A fortress against infection? Very much so. It has been one of this country’s justifiable boasts that rabies has been virtually extinct here since 1902. Over the last few years, however, paranoid amateur pathographers have been able to watch the disease patter northward across Europe, almost in anticipation of the Channel Tunnel’s opening. It was as if, lining up behind Mitterrand and the Queen as they cut the tricolor ribbons at Calais
were packs of swivel-eyed dogs, fizzing foxes, and slavering squirrels, all waiting to jump on the first boxcar to Folkestone and sink their teeth into some Kentish flesh. Decent publicity was therefore given to a system of defenses, ranging from stalag fencing to “stun mats,” which will protect the Tunnel entrance. (And here there was another anxiety to calm, that of the animal lover. So: no, the “stun mats” would only immobilize the rogue animal, rather than fricassee it on the spot.) Nor was this all: what about those carriers of la rage who are not so obligingly pedestrian? Well, that had been thought of, too, and it was solemnly reported that “Eurotunnel officials will mount patrols for signs of bats.”
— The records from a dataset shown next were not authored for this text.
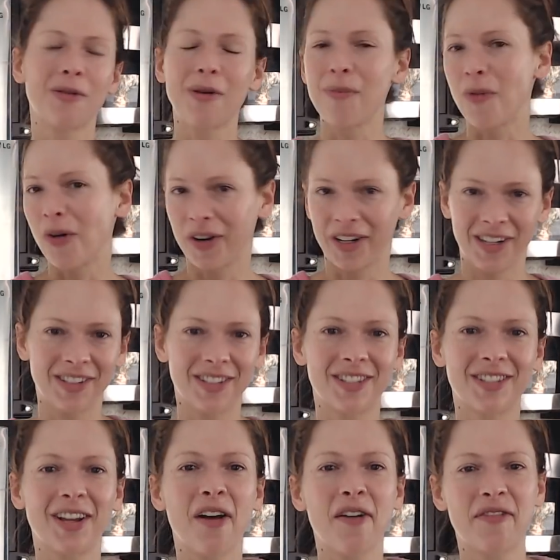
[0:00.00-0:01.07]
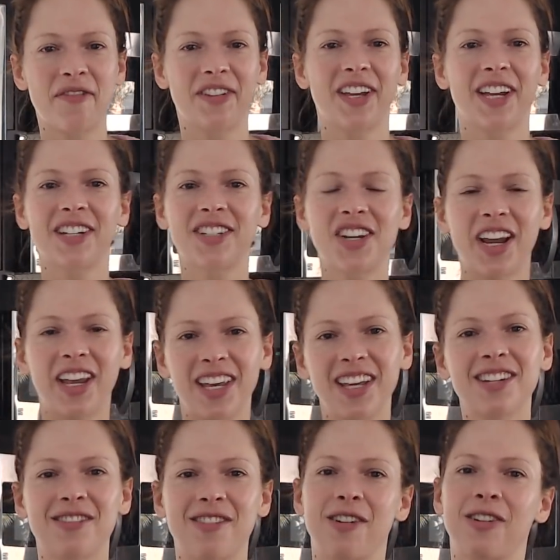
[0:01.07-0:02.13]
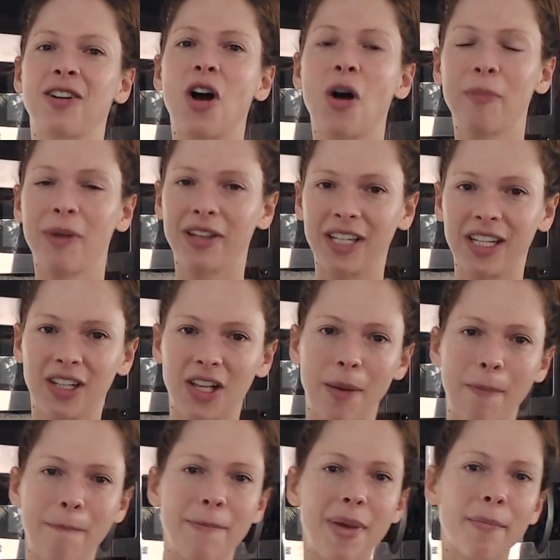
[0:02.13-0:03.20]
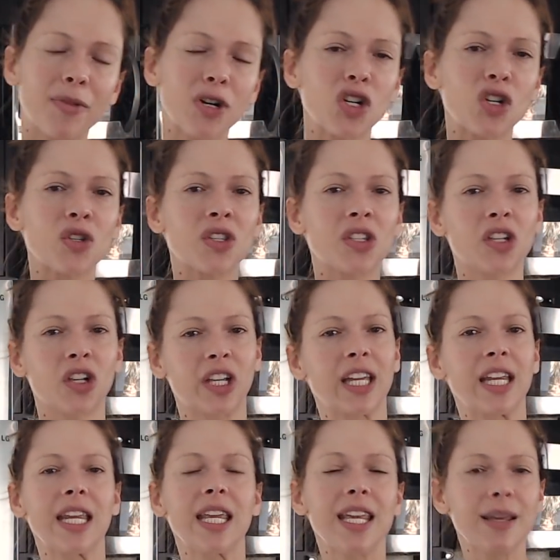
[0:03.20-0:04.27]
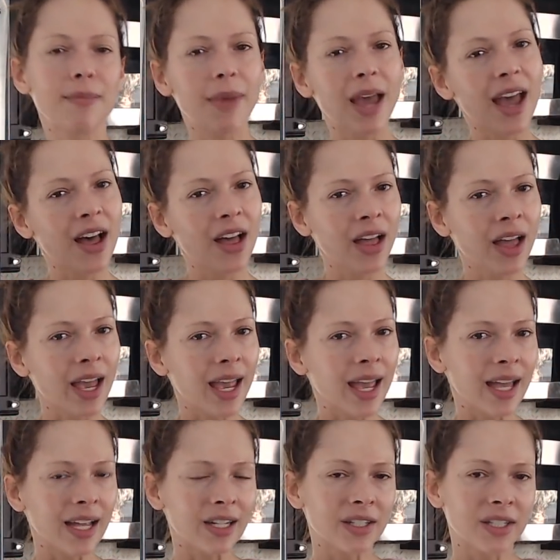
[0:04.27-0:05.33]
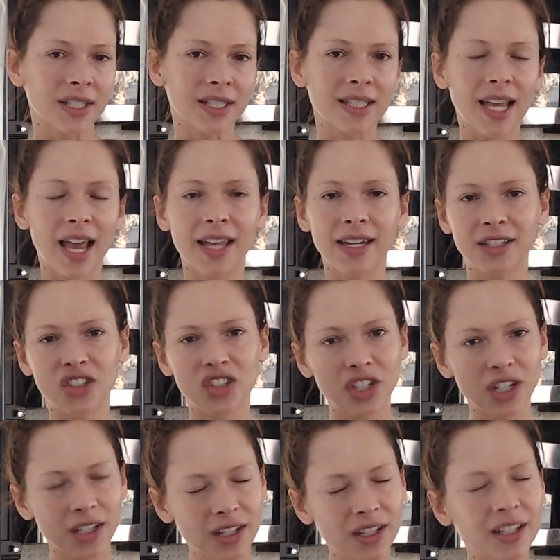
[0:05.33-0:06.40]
morning stuff like check in on our Calm Belly Club members, look at email, and just kind of chill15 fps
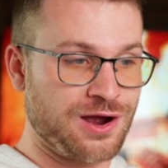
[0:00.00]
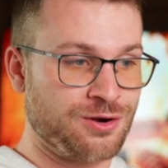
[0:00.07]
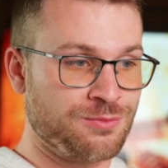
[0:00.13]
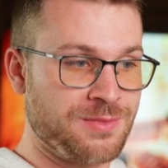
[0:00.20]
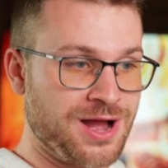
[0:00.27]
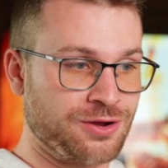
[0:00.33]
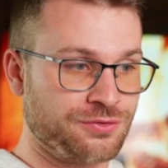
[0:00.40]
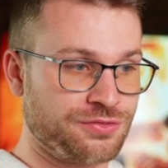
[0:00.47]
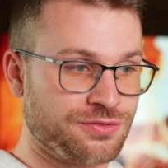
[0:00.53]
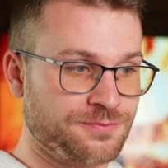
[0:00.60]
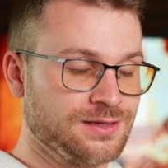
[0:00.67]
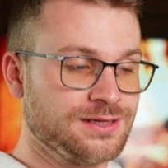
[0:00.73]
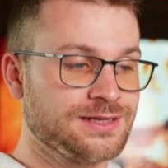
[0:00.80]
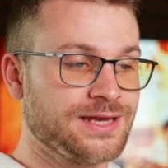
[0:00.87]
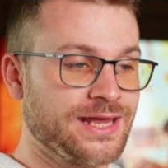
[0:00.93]
our mouth.
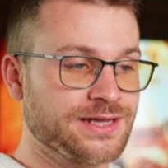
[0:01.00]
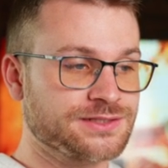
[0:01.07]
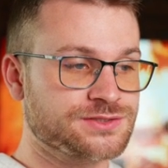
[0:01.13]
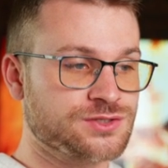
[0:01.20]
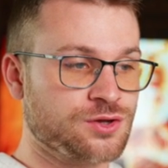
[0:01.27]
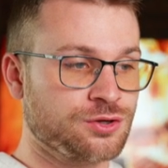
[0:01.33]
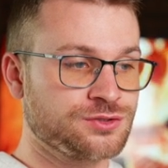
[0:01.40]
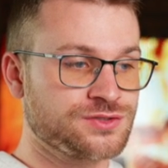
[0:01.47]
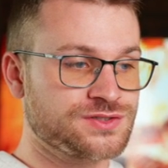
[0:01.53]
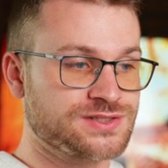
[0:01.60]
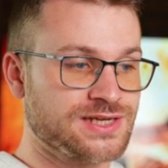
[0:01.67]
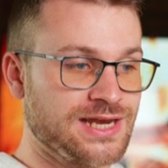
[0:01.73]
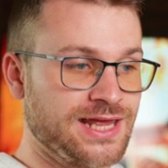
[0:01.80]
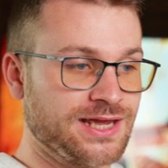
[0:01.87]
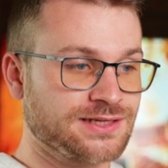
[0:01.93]
Next, go to
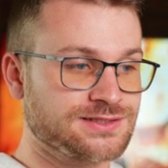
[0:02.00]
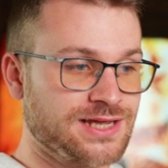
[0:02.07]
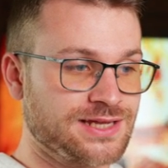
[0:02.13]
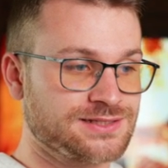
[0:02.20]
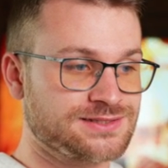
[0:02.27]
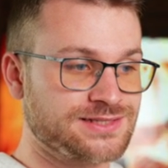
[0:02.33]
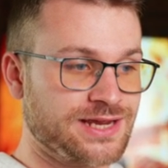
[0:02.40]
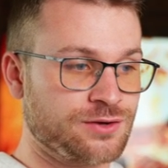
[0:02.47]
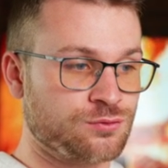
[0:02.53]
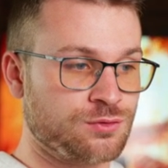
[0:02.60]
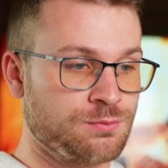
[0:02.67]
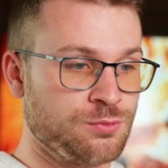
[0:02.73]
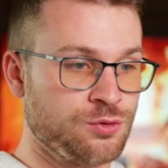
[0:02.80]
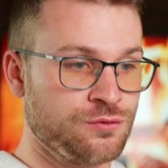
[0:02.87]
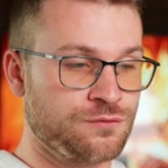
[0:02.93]
select and say
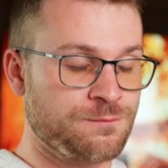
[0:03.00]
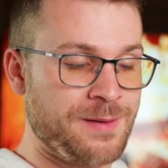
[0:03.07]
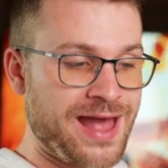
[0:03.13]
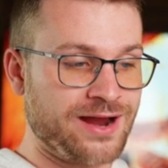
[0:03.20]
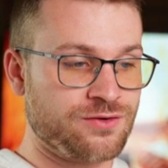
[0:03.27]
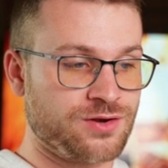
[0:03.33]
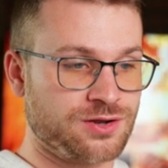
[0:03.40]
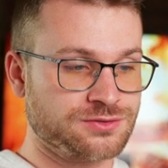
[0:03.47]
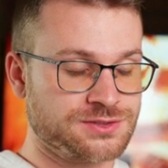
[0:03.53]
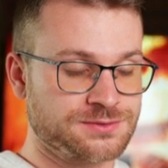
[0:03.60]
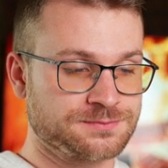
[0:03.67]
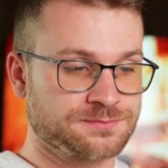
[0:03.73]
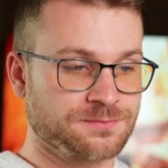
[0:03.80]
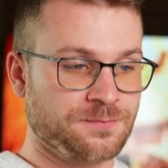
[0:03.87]
remove background.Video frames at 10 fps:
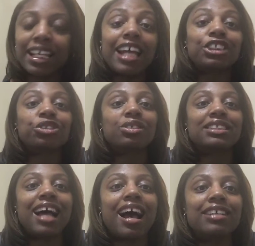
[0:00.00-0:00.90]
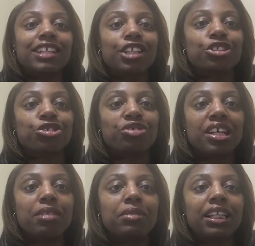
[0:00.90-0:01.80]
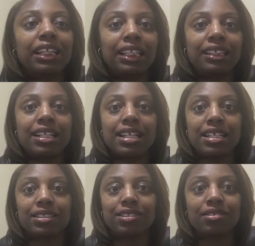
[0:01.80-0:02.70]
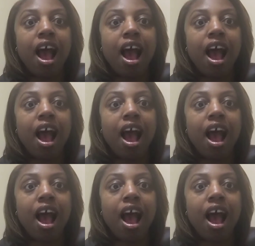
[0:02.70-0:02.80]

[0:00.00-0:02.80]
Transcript: Exercise extreme cleanliness.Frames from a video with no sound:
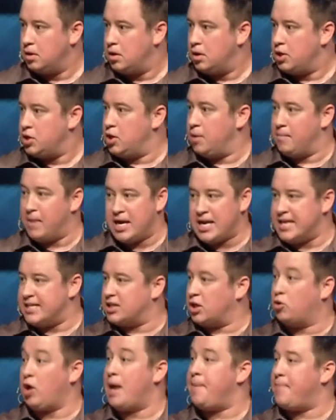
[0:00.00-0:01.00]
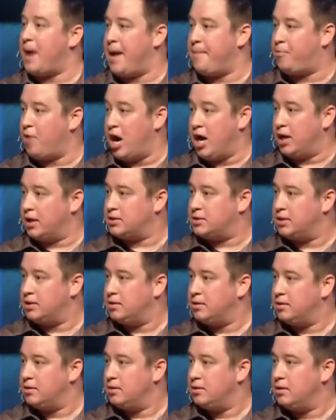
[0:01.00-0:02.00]
Your money is a great byproduct.
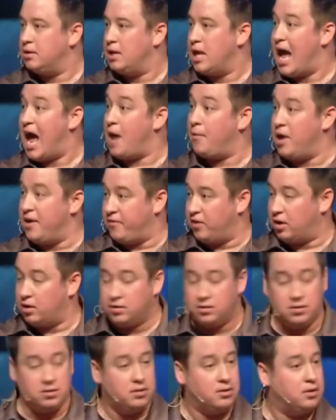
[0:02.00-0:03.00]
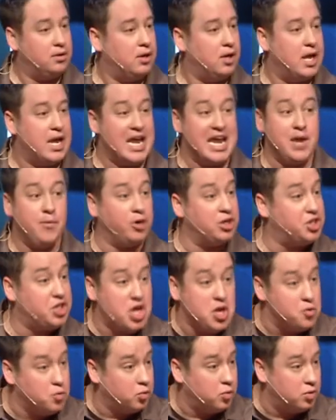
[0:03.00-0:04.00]
However, he wants
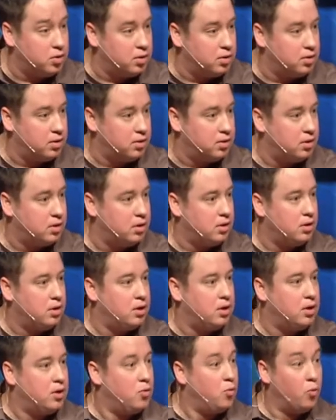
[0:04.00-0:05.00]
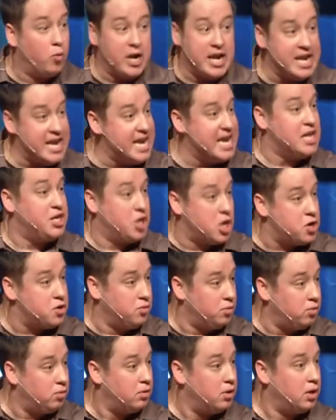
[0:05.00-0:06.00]
you. We need
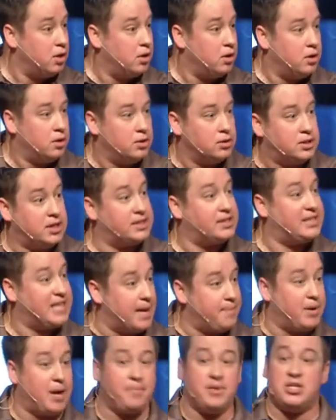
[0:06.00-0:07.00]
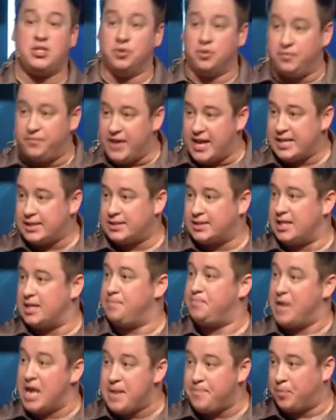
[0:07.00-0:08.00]
you to step up and to invest in
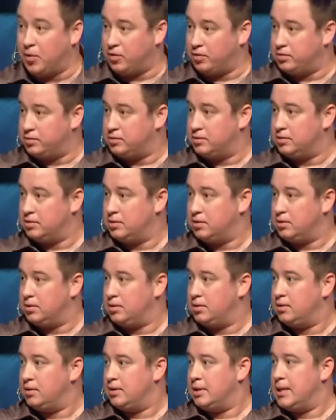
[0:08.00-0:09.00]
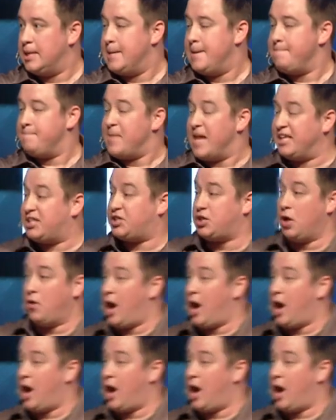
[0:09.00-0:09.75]
people. And so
Even though the main risk of rabies will continue to be (as it is now) from the smuggled family pet, the chihuahua in the hatbox, Eurotunnel was quite right to treat this question gravely. A survey by the Automobile Association’s magazine of those who found the Tunnel “a bad or very bad idea” showed that, while 32 percent objected because they “liked being an island” or didn’t want to “lose the security of being an island,” 40 percent disapproved because the Tunnel would make it “easy to bring rabies into this country.” Quite why a rabid beast might find the cuttings at Coquelles particularly inviting is another matter: as Tony Stevens, of the British Veterinary Association, put it, “There’s no incentive for any animal to enter the tunnel, let alone traverse its thirty-five miles.” A psychiatric interpretation of this British obsession with rabies (which strangely seems to bite so few British tourists as they travel through Europe on their holidays) might see it as a transference: no longer permitted by social and political norms openly to hate and fear the foreigner, the frustrated islanders turn their feelings instead against the Continental animal.